Il y a pire que moi

"Il y a pire que moi", c'est ce qu'il se dit toujours lorsqu'il se sent défaillir. Et il ne sombre jamais. Nous avons parlé, lui et moi, de certaines choses, de sa vie et de son passé. Nous avons parlé, mais pas assez, bien sûr. Nous nous connaissons, mais pas assez, c'est évident. Pas assez pour prétendre, en ma qualité d'amie intime, être vraiment proche de lui. Assez, peut-être, pour apprendre de lui que la vie paraît souvent plus dure qu'elle ne l'est. Assez, peut-être, pour apprendre de lui que sourire face à son malheur est sans aucun doute la meilleure façon de le chasser. Ce serait un comble que je parvienne au bout de la leçon, et que je la sache, par cœur, que je l'applique, même ! Oui, un comble, moi qui pleure face à mon bonheur, parfois. Je crois que mon cœur ne sait profiter de la joie un trop long moment. Il doute et croit à tout instant que le plaisir sera gâché, alors il y met un terme de lui-même, pour ne pas être surpris, déçu.
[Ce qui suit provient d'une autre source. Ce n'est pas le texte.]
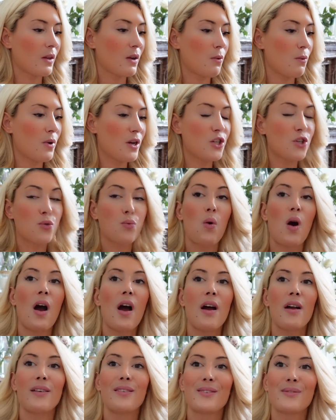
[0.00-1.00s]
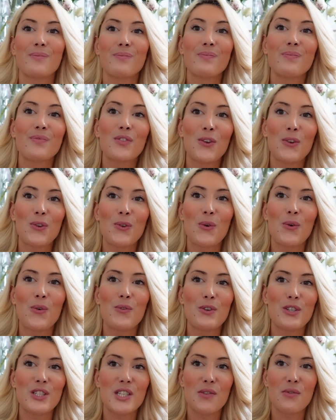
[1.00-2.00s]
which one, you know,
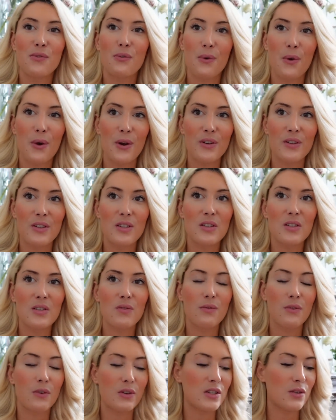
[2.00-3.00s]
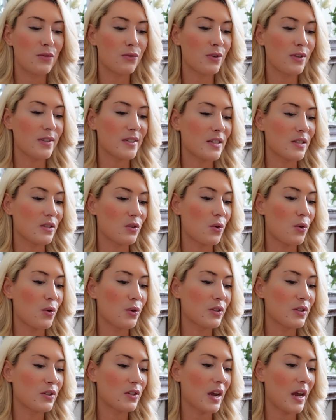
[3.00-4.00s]
the difference
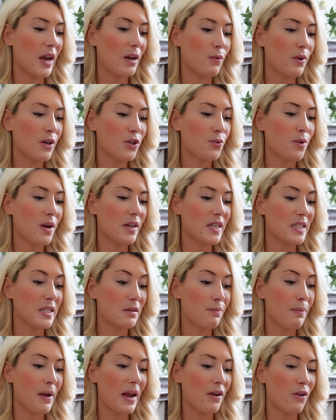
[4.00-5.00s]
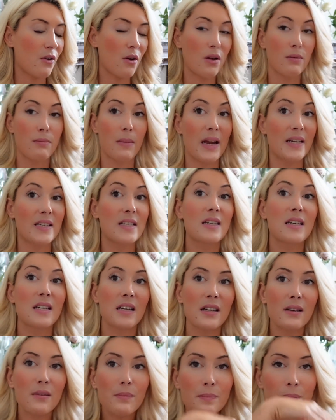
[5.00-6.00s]
notes and which one is better on my
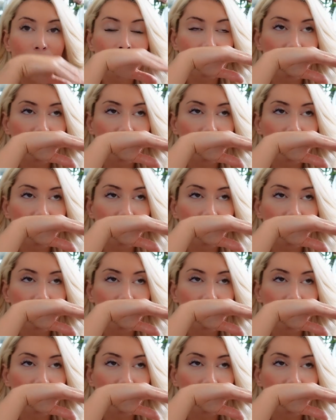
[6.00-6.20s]
skin.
"Il y a pire que moi". Un jour, j'y arriverai. Je la saurai, cette leçon qui ne tient qu'en six mots. Je la saurai, jusqu'au bout, sauf si avant le bout, avant la fin, l'un de nous laisse l'autre. Si l'un de nous, si lui ou moi, nous trouvons une quelconque raison de partir, de quitter le cœur de l'autre. Ou plutôt... de le dégager du nôtre. C'est cru, mais c'est ainsi l'amour. Ça va, ça vient. Ce n'est pas grave. On apprend des amours, de nos amours. Et s'il part, et si je pars, je continuerai d'apprendre. Il ne sera plus dans mon cœur, mais restera, bien au chaud, dans le fond de ma tête.
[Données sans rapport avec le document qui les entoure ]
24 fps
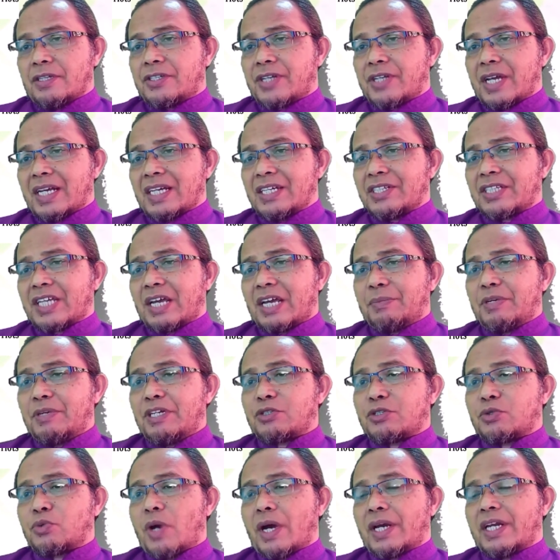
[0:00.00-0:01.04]
The second
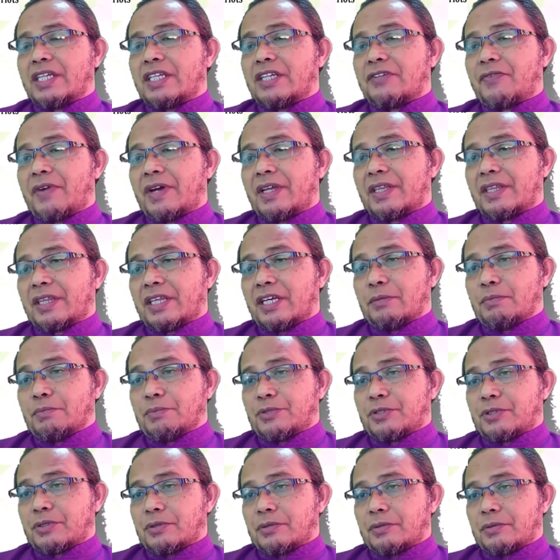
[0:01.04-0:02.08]
step is to identify
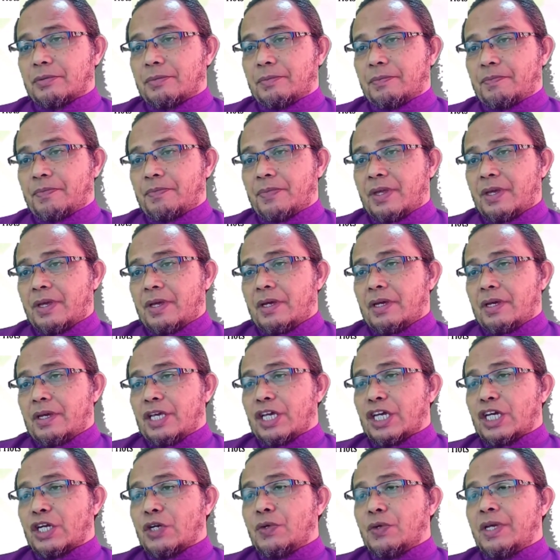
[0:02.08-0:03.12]
terms,
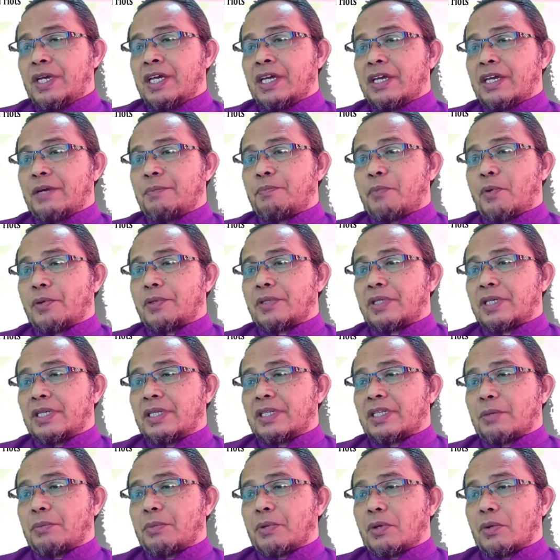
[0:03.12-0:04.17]
including
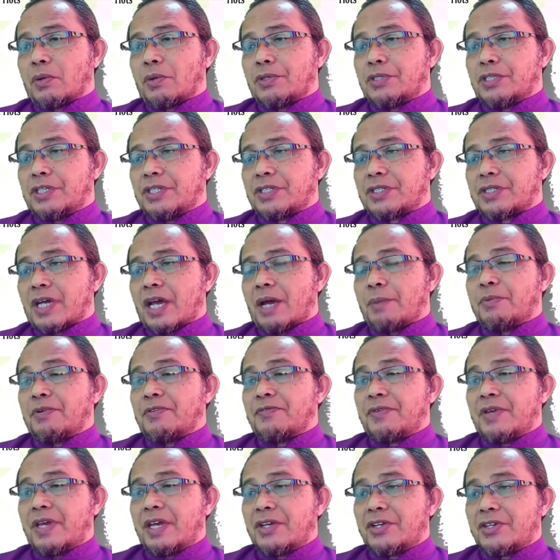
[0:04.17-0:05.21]
important terminologies,
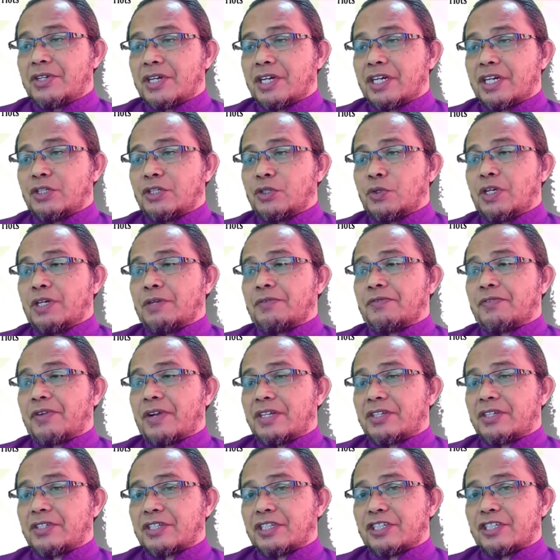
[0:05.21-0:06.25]
abbreviation, unit
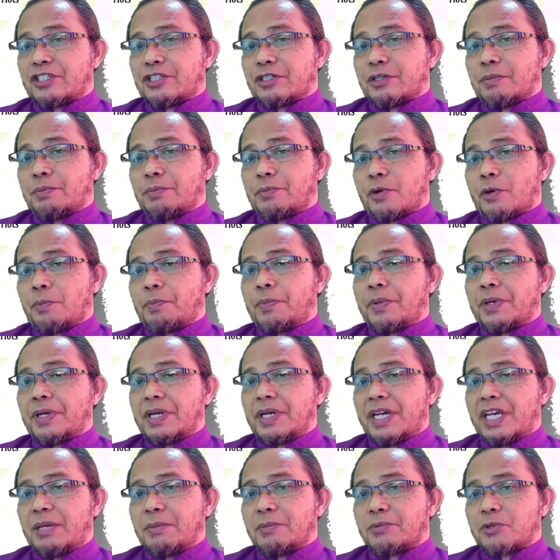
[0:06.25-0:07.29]
phrases,
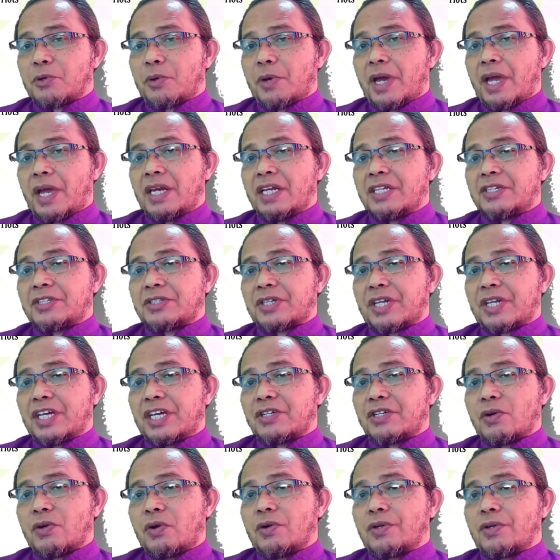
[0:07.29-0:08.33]
proper names, or any
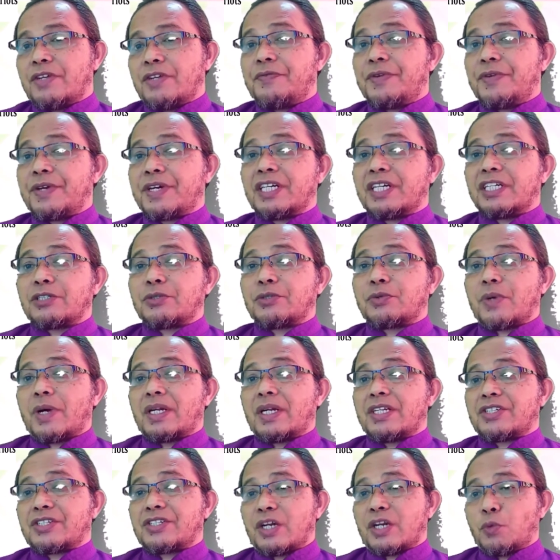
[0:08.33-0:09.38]
strange or difficult to
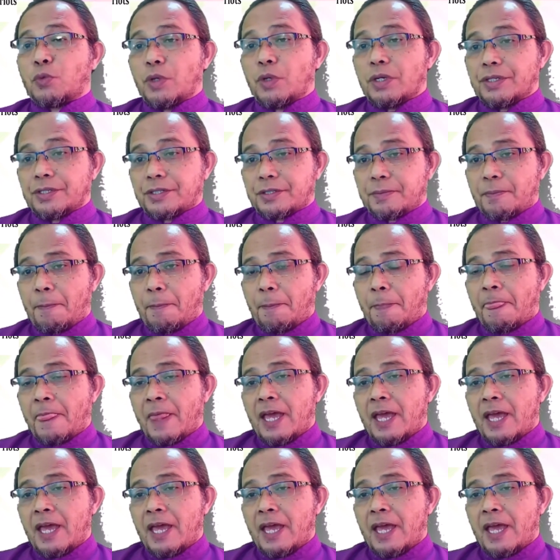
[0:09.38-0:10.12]
understand words.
"Il y a pire que moi". Moi, j'apprends de toi, et j'en suis bien heureuse. Car tu es quelqu'un d'intéressant. Oui, j'ai déjà qualifié pas mal de personnes avec cet adjectif ! Non, tu n'es pas le seul ! Mais vous êtes tous différents et avez tous une particularité qui me plaît, qui m'attire... Est-ce de ma faute si les humains sont fascinants ? Si l'être humain m'intéresse ? Est-ce de ma faute, à moi, si toi, plus que d'autres, tu me donnes l'envie de savoir. L'envie de tout savoir ! Ce que tu penses, ce que tu es, ce que tu veux, ce que tu aimes, ce que tu cherches, ce que tu penses, surtout. Lorsque tu parles, je veux que tous se taisent. Restera, seul, le bruit de la nature, légitime. Puis, tu ouvriras une bouche pleine de l'envie de parler, et de ta voix hésitante, et par ton accent étranger, j'apprendrai. Je veux apprendre, j'ai soif de savoir et je boirai mes leçons à même tes lèvres amoureuses, t'écoutant parler encore et encore.
"Il y a pire que moi". C'est ce que je me dis, parfois, quand mes yeux mouillent pour rien, ou pour pas grand chose. C'est ce que je me dis, depuis qu'il me l'a dit. Depuis qu'il m'a affirmé se l'imposer quand la tristesse frappait à la porte de son cœur, alors qu'elle est légitime, alors qu'il pourrait la laisser entrer, et sombrer, lui qui a tant perdu, lui qui a perdu tellement plus que moi... On ne remplace pas ce qu'il a perdu. Mais je nous sous-estime, comme toujours, je ne devrais pas. Je nous sous-estime, moi, et ma souffrance. Moi, et mes problèmes. Moi, et mes larmes, aussi légitimes que le sont celles qui ne coulent pas sur ses joues. Pourtant, il y a pire que moi. C'est vrai. Je veux être forte, comme lui ! Je veux braver les torrents, en resortir le sourire aux oreilles ! Je veux avoir mal, et serrer les dents, un instant, puis sourire ! Sourire, toujours... Comme avant. Comme Moi, avant. J'aimerais ressembler à Moi, la petite Moi, oui, elle me manque, un peu, parfois.
"Il y a pire que moi". Voyez le potentiel de cette courte phrase. Voyez les mille et uns sens que l'on peut lui donner. Allons, piochons-en un, pour commencer. Il y a des souffrances pires que la mienne qui ne suscitent, elles, pas les larmes. Pourquoi ? Parce qu'il y a pire que moi. Comme on s'amuse ! Voyons voir ce que l'on comprend d'autre. Il existe des gens plus laids que moi. Plus méchants, plus bêtes, plus agaçants, plus arrogants, plus détestables que moi. Et pourtant, la plupart sont aimés. Pourquoi ? Parce qu'au fond, il n'y a que l'amour qui compte vraiment. Mais surtout parce qu'il y a pire que moi. Enfin, je crois avoir cerné une signification plus profonde, moins évidente -que j'ai probablement créée de toute pièce, celle-ci reflétant mes pensées les plus enfouies- de ce proverbe moderne. Moi, ce n'est pas toujours Moi. Je ne suis pas la "Moi" d'il y a quelques instants. Je ne le suis plus. Alors, quand je dis qu'il y a pire que moi, c'est que Moi passée ou Moi future est peut-être pire que Moi. Mais celle qui compte vraiment, ce sera toujours Moi. Pourquoi ? Parce qu'il y a pire que moi.